Leinad pinned her with his stare. She felt his urgency, the call of the Remembrance—
And I shall, she agreed. But that is not my only duty now, and I cannot allow it to monopolize me. She shared with him a hint of the obligations pulling on her: the preparations for war, the increased needs of Kanaan, neither of which she could tend to while under the influence of the Remembrance. Add the sudden, mysterious arrival of the Ydrel—
That is why the Remembrance Calls! he protested.
Salgoud, whom they’d included in their conversation, added that Ocapo and his everyn, Spot, understood their roles well enough that they could do without her for much of the training. For whatever reason, the Ydrel is here. Let him teach us directly, Salgoud added.
She projected warmth—how often they thought alike. She told Leinad that she would take time to make the arrangements with Deryl, and then—if Kanaan were still—she would give herself to the memories of Gardianju. She felt his sullen assent, turned to go.

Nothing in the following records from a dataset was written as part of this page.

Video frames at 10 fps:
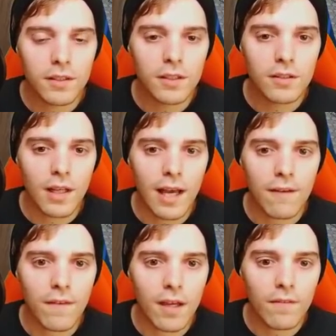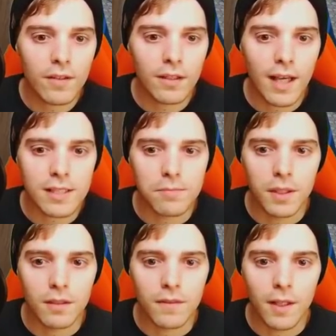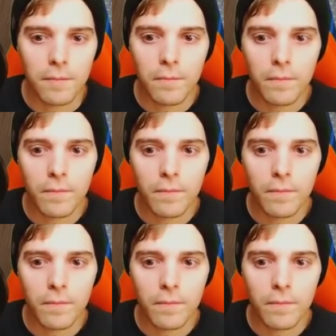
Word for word: need to have every last bit of them.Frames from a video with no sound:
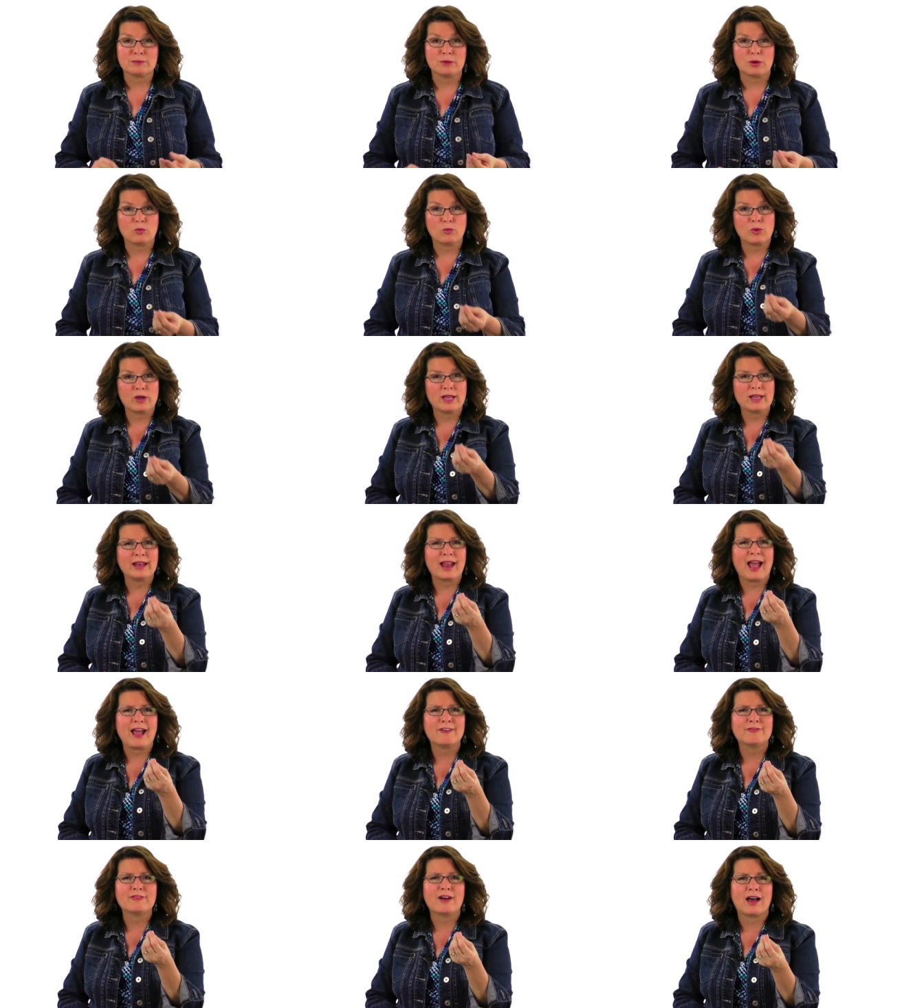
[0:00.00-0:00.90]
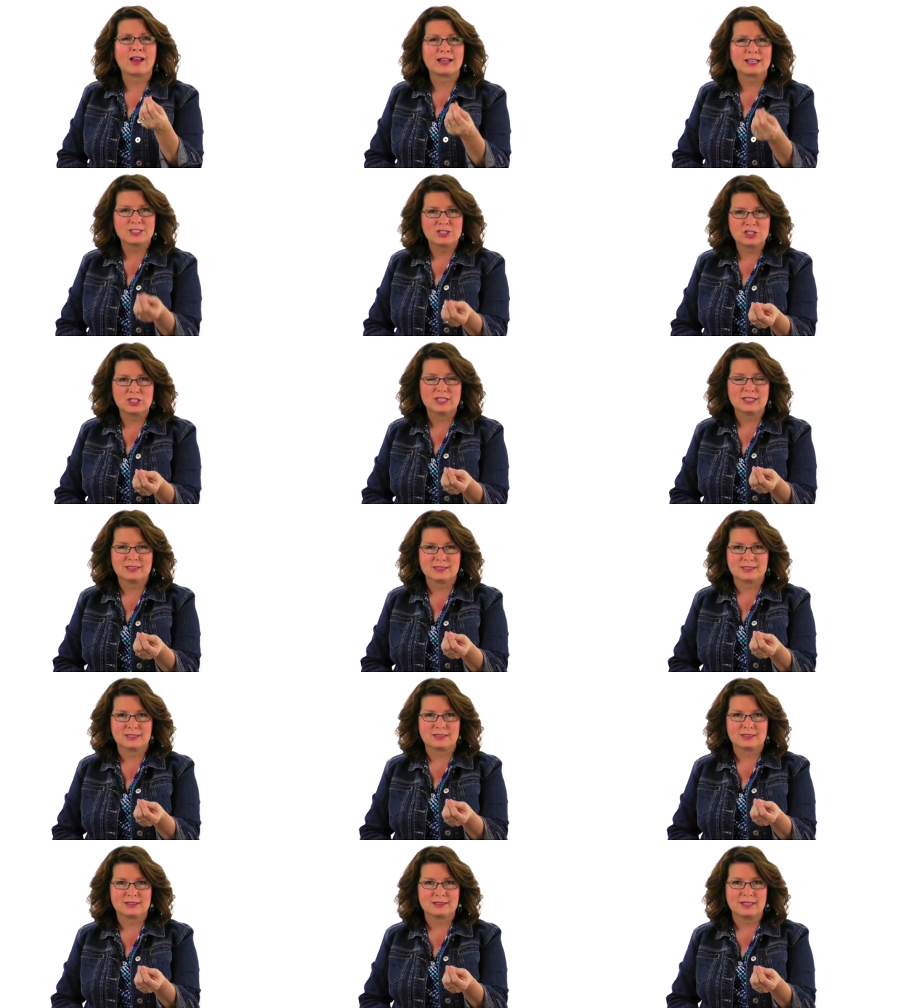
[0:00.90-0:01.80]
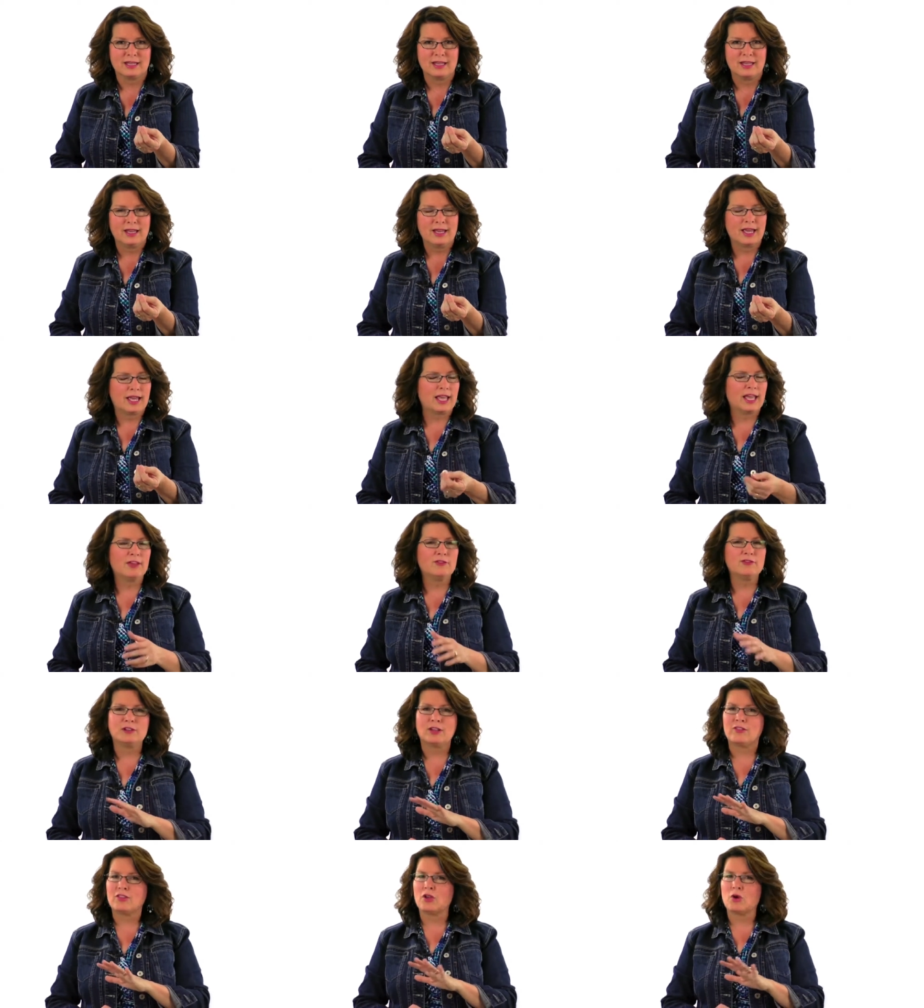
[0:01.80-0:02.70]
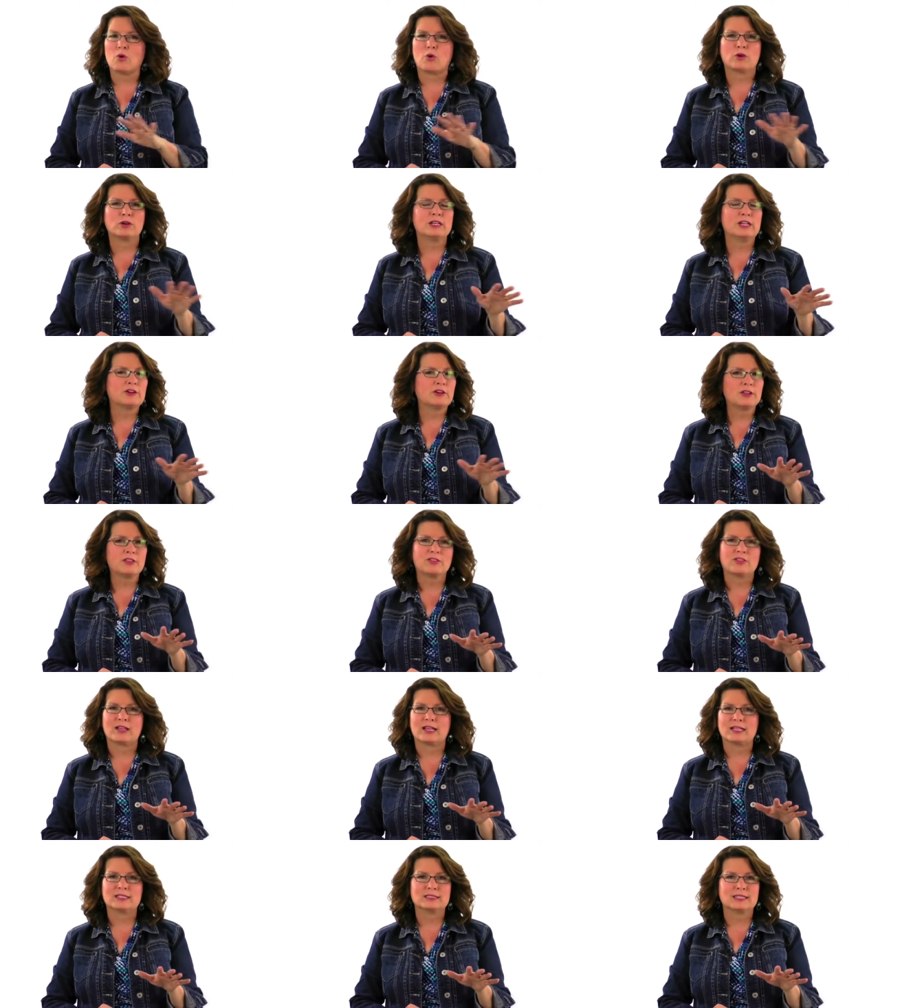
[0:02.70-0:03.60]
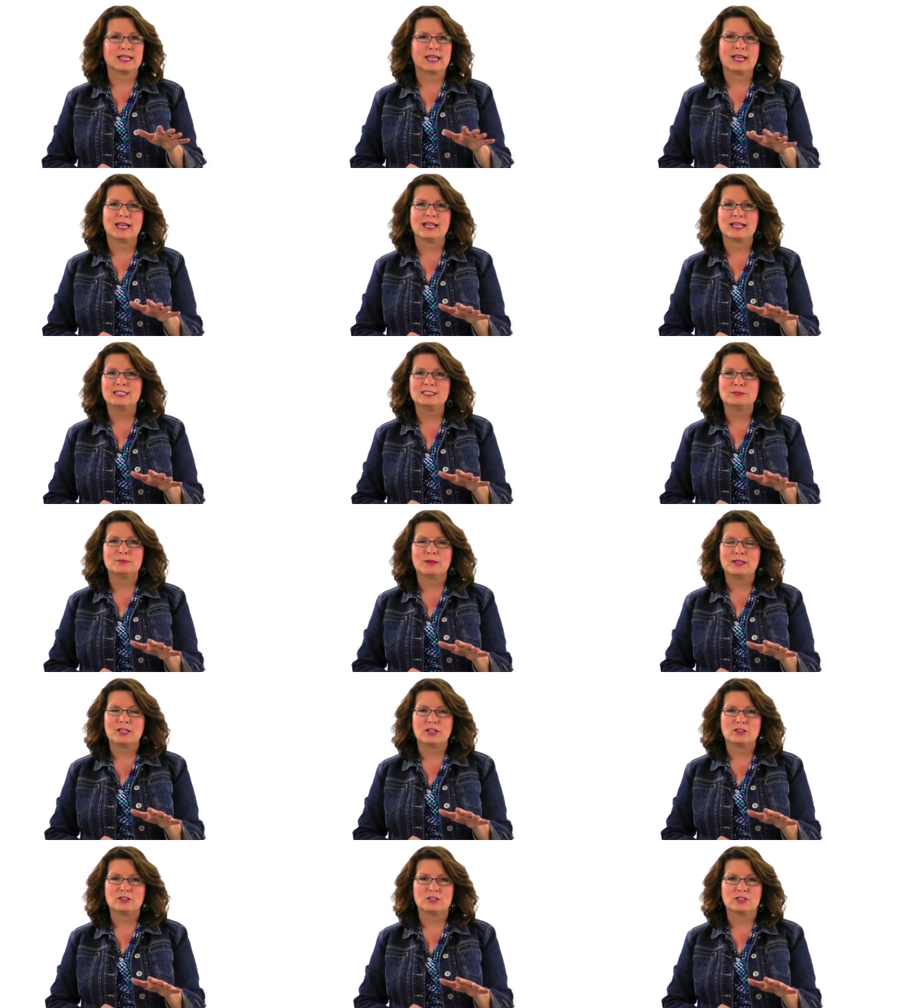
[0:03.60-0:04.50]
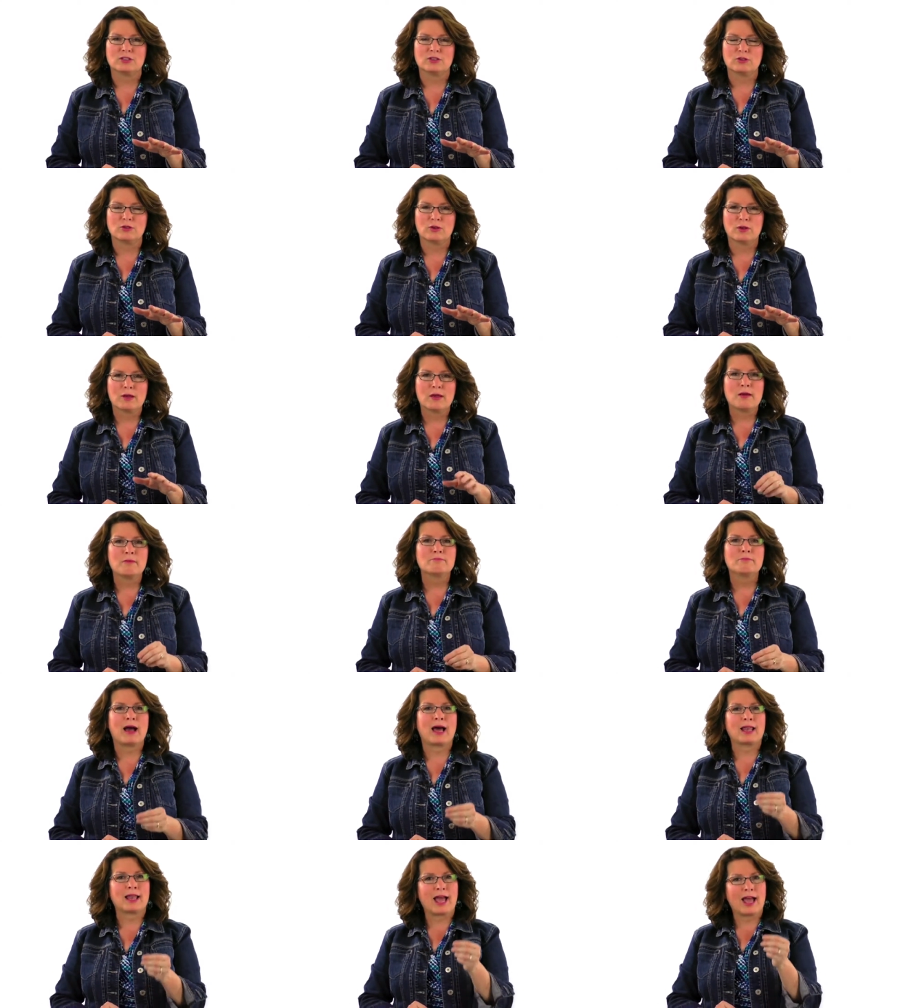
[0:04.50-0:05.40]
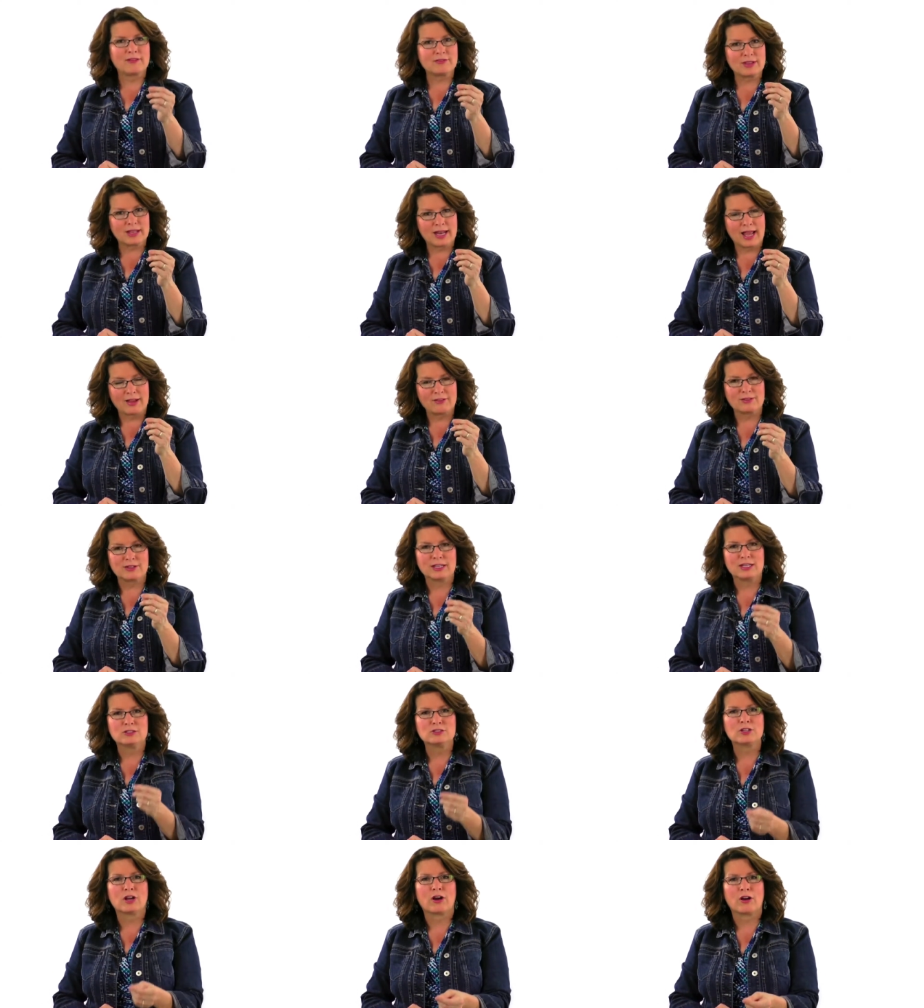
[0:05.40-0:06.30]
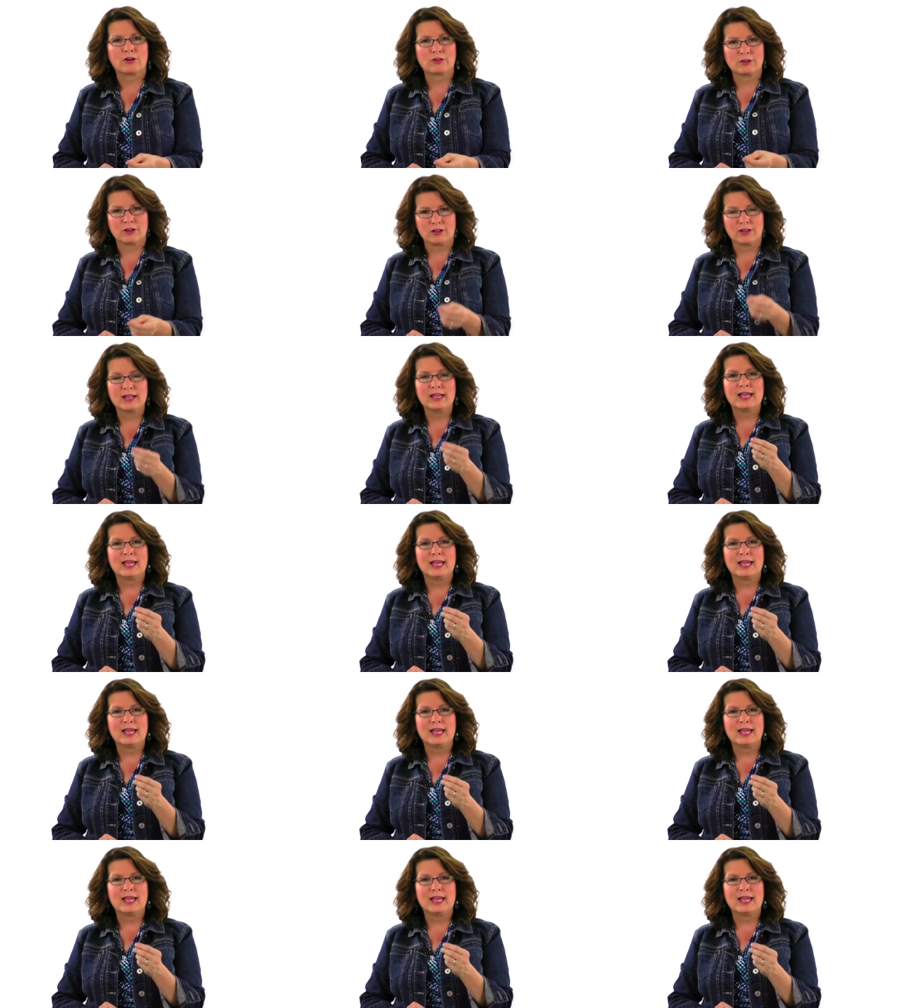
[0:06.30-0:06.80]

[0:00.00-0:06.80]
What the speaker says: But when I follow Jesus, even in the ordinary things that he leads me to do, my life can have an eternal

Salgoud pushed her into the middle of a sparring circle. She managed to duck and roll to avoid getting smacked by a practice blade. She came up in a crouch, her short sword out of the scabbard she wore and a dagger from her hairpiece in her other hand. The two sparring warriors hesitated only a moment before turning on her. She ducked below the swing of one, scored on the side of the other, barreled between them, and spun toward Leinad and Salgoud. She swung her sword toward the unarmed Leinad, forcing Salgoud to defend him, while with her other hand, she jabbed her dagger toward the warrior’s gut. He anticipated the move, blocked it, and the two stood, weapons locked, until neither could stand it and both broke into snickers.
Leinad, still flat against the wall, gave them the full brunt of his displeasure.
You know what happens when you bring a Remembrance into a ‘war’ zone; besides, we need to work on your reflexes, she chided lightly as she backed more carefully away from her general and left the practice grounds.
The Ydrel and his friend had had enough privacy, she’d decided. It was time they spoke with her.